But Bradley insisted that relations were not atomic, not real "in themselves". A relational structure is static. Objects connected by relations are illusory. You need a process of abstraction to unite two objects into a relation, otherwise, they suffer what Bradley called "fission". Without abstraction, or process, there is really nothing to connect two "related" objects, and we might as well just say we have a single object. For what is the relation, if not another object? But then we need another relation to connect the first relation to the objects it supposedly connected. But then that relation is another object and we need another relation, and so on, ad infinitum. This is "Bradley's Regress" and is a variation on the ancient Eleatic paradoxes of Parmenides and Zeno, [Parmenides c475 BC] applied to relational structures, rather than objects in space-time.
Bradley maintains that relational structures are not "real". They are not ideas . When we look at a relational diagram on a piece of paper it makes sense because the symbols on the paper really represent abstractions, processes, in our minds. We apply meaning from the outside. The diagram below illustrates the "fission to unreality" that Bradley talked about.
Why Relations are Unreal. What is the Difference between a and g?
We start with the relational structure in (a): "Loves(John, Mary)". But of course the words "John", "loves" and "Mary" are not really part of the relational structure, but are just there as reminders to us. So the relational structure, if it exists in the world "for real" apart from our own abstractions of it, might just as well be expressed as in (b): "b(a,c)". We can see that already, the meaning is slipping away. Still, the relational structure itself remains intact. Now, of course, "a", "b" and "c" are just arbitrary labels, as well. And in (b), there is really no reason to say that the relation has anything about it that makes it relational, as opposed to being just another object. So really, we just have three connected objects of different types, drawn in (c) as three objects of different shapes. But what is holding these objects together? If they are just three completely independent objects, then there is no relation anymore. Either we have no structure at all, or we need to say something like "Well, our original diagram was underspecified, so when you consider the relation as an object, you need to fill in more relations, as in (d)." But then, we can do the same thing and consider these as objects, as in (e). So we end up with a regress that gives us, in the limit, an infinite number of completely unconnected objects, as in (f). Of course, there is no point in continuing to draw different shapes, since the objects are now completely unconnected. In fact, if all we have is an infinite set of unconnected objects, why can we not say that there is really just one featureless objects, as in (g)? 
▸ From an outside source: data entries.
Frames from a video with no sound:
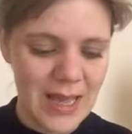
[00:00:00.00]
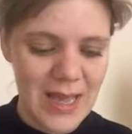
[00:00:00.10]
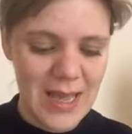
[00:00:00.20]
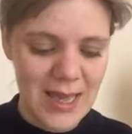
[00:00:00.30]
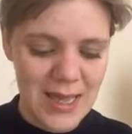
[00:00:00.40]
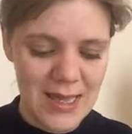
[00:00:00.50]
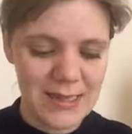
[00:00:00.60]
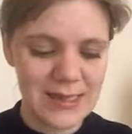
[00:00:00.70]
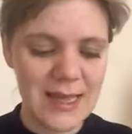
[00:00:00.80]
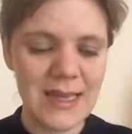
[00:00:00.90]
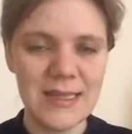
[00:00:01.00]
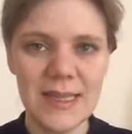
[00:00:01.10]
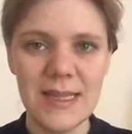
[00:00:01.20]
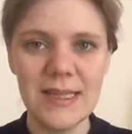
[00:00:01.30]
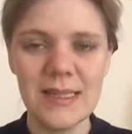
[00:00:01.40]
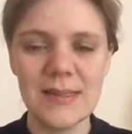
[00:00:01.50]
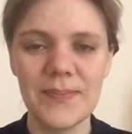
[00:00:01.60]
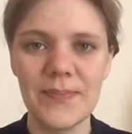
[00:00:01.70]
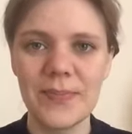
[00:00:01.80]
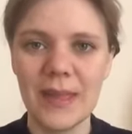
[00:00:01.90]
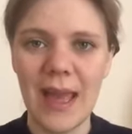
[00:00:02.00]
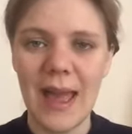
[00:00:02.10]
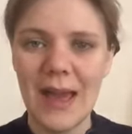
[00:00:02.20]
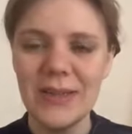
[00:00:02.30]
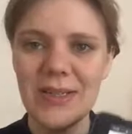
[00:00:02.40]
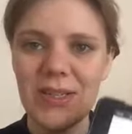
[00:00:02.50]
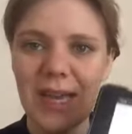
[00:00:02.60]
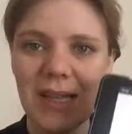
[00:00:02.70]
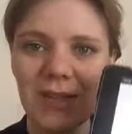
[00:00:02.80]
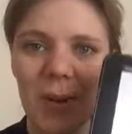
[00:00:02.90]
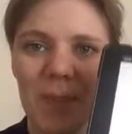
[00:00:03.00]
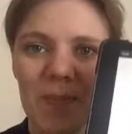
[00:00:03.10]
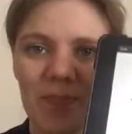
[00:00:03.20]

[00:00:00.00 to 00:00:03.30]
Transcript: Here's the sentence. How did you get on?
According to Bradley, relations exist only insofar as the objects within the relational structure get manipulated, used, or processed so as to form such relations. The static relations themselves fall apart unless viewed within some larger process. Without process, there is no meaning or reference, and hence no reality, since the complex system of "real" objects might as well be a single object. The Bradley regress is familiar to computer programmers who attempt to represent the world as a static system of related objects. One soon realizes in programming such a system, that there is really no justification for calling the "relations" relations rather than mere objects, unless the relation is used by some kind of procedure that describes how to manipulate the connected objects in a certain way. So a process is needed, or the relational structure will melt away to nothing. 
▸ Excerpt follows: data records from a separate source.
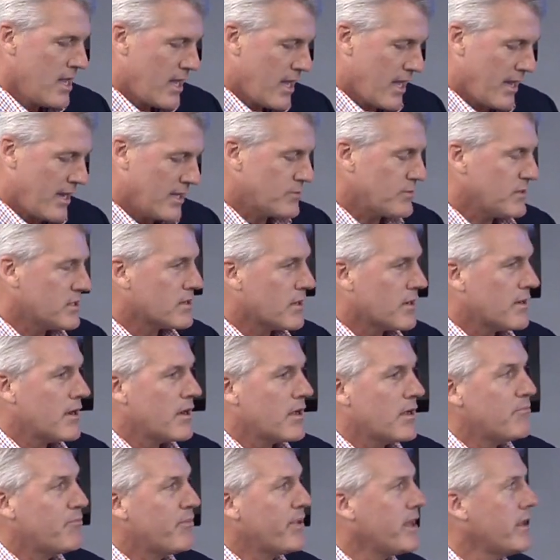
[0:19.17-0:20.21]
And as we started
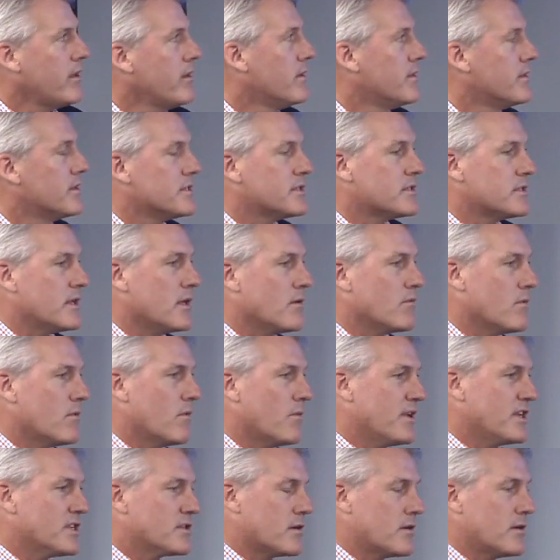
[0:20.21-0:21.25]
to unpeel this thing, what
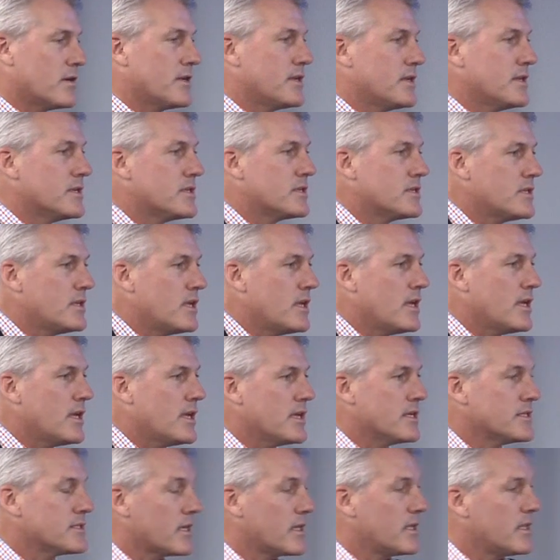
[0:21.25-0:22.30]
we started to see
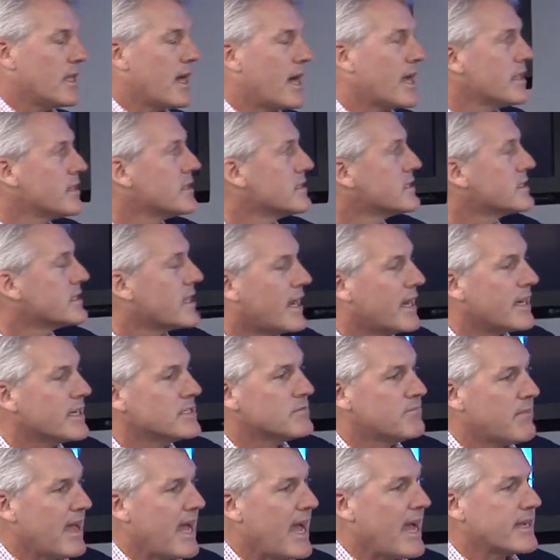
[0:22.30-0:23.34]
is that a lot of this
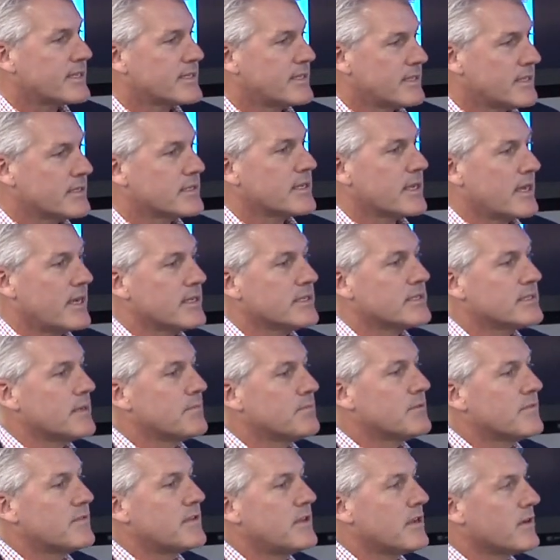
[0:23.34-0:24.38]
ties back to this concept of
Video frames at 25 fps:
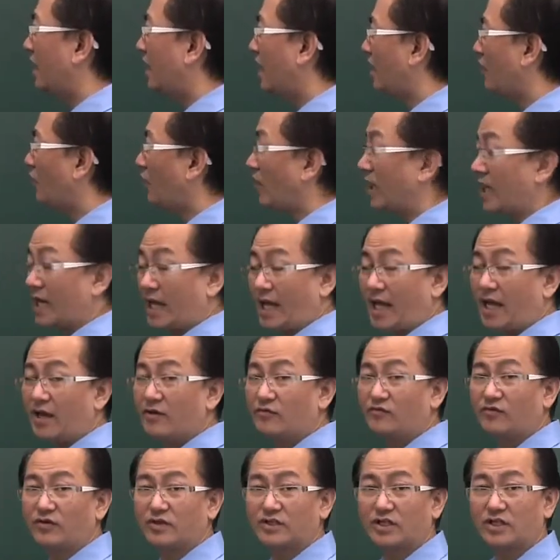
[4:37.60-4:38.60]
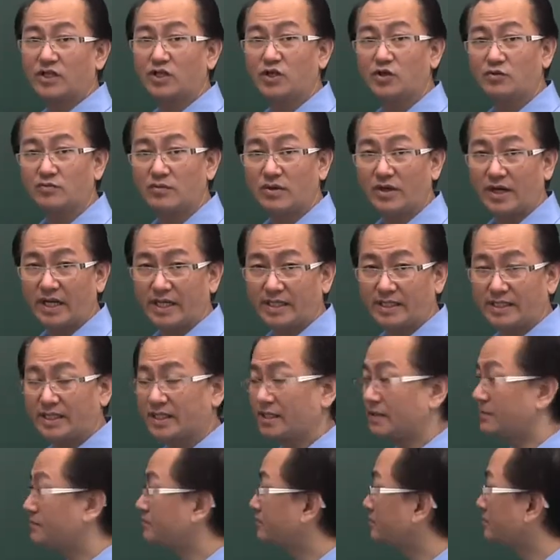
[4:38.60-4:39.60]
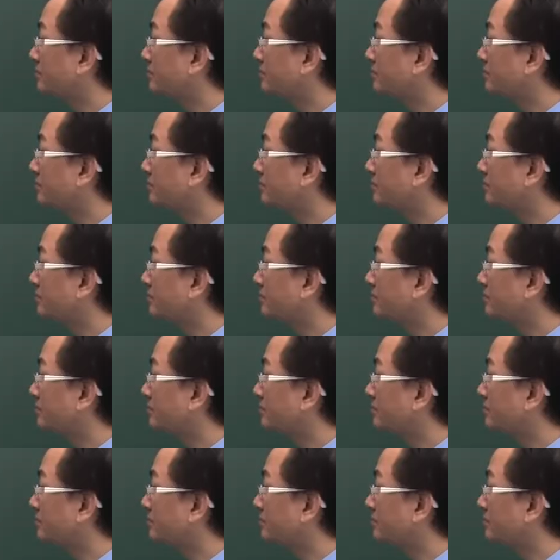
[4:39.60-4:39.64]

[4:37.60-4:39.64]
uh, what I have for the numerator.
In a way, Bradley seems to be saying that particulars are not real, only abstract universals are real. But this cannot be the whole story, either, for as we make our concepts more and more abstract (i.e., our procedural model includes more and more possible worlds), finally including all possible worlds, we have then reached a state of complete knowledge. We would then know every possible thing about every possible world, indeed about every possible logical construction of any kind. This is the Absolute. In actual fact, Bradley would say that the progression to absolute knowledge I have just outlined is impossible. Complete knowledge is something we can only hope to approach as closely as possible. But the absolute itself nonetheless exists complete in itself. The fact that no knower within it can ever fully know it says nothing about its existence (see the next section on Bradley's epistemology). In one sense, it seems like the Absolute is the most abstract thing, since it includes all possible things. Yet, since nothing has been left out, it is now actually a particular thing! So here is one particular thing that Bradley is willing to admit as real. Yet, paradoxically, this particular thing seems to be the very height of abstraction. One might say that it is abstraction, as a particular. So it is not particularity per se that Bradley claims is unreal. In fact, the only world that is absolutely real is particular. It is only when we imagine an idea to refer to a restricted aspect of the Absolute, instead of the entire Absolute, that we are talking about something that is not real.
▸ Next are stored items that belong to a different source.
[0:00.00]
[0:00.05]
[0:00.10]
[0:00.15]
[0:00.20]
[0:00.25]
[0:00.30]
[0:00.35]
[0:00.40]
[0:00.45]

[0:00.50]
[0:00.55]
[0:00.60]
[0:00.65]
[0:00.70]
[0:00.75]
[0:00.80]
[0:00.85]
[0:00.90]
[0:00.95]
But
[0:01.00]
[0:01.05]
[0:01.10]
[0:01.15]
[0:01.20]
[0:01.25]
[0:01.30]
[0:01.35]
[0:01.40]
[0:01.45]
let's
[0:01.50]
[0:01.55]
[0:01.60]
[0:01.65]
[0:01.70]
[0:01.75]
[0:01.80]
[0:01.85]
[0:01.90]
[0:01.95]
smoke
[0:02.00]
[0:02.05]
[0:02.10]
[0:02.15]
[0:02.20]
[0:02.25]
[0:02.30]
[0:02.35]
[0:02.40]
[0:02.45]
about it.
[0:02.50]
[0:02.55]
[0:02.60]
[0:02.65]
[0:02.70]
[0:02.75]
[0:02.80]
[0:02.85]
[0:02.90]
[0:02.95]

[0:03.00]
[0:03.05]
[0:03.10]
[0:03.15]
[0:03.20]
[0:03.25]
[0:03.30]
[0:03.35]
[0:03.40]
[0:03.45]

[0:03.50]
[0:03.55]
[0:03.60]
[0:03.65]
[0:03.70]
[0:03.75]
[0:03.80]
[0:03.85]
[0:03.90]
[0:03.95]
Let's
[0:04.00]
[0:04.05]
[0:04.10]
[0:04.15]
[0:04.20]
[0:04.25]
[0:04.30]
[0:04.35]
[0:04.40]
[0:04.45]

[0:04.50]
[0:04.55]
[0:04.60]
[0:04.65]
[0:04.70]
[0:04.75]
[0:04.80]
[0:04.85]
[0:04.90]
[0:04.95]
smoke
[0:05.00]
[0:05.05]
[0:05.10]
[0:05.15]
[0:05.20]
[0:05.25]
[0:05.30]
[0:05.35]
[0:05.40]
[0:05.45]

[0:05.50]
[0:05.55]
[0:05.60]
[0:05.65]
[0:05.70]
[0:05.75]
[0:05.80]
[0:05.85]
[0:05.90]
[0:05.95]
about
One must be careful in interpreting Bradley's epistemology without considering his ultimate metaphysical position. The fact that I take as real "my real world", for the purposes of performing inferences, does not make it the only reality. In an absolute sense, it is just another world in the infinity of absolute possibility. It is this Absolute that is the truly Real world . So my knowledge of "my real world" is only partial knowledge of the true referent of all judgements, the Absolute. Since all worlds are existent in the Absolute, knowledge is necessarily partial, since we cannot know all the worlds--but not because we cannot know whether the world modelled in our minds really exists out there. Of course it exists out there. Anything at all that can be thought of exists in the Absolute. That is not the source of our uncertainty. We are uncertain because there is no absolute justification for extending our current conscious experience into one possible world and not another. Yes, "my real world" exists out there. So does the world of Sherlock Holmes. What I need to justify, in Bradley's system, is not that "my real world" is the one true world, and that Doyleworld is nonexistent. Rather, I must show that I am justified in inferring "my real world" from my conscious experience, rather than Doyleworld. Yet, I could infer any world, since they are all logical possibilities.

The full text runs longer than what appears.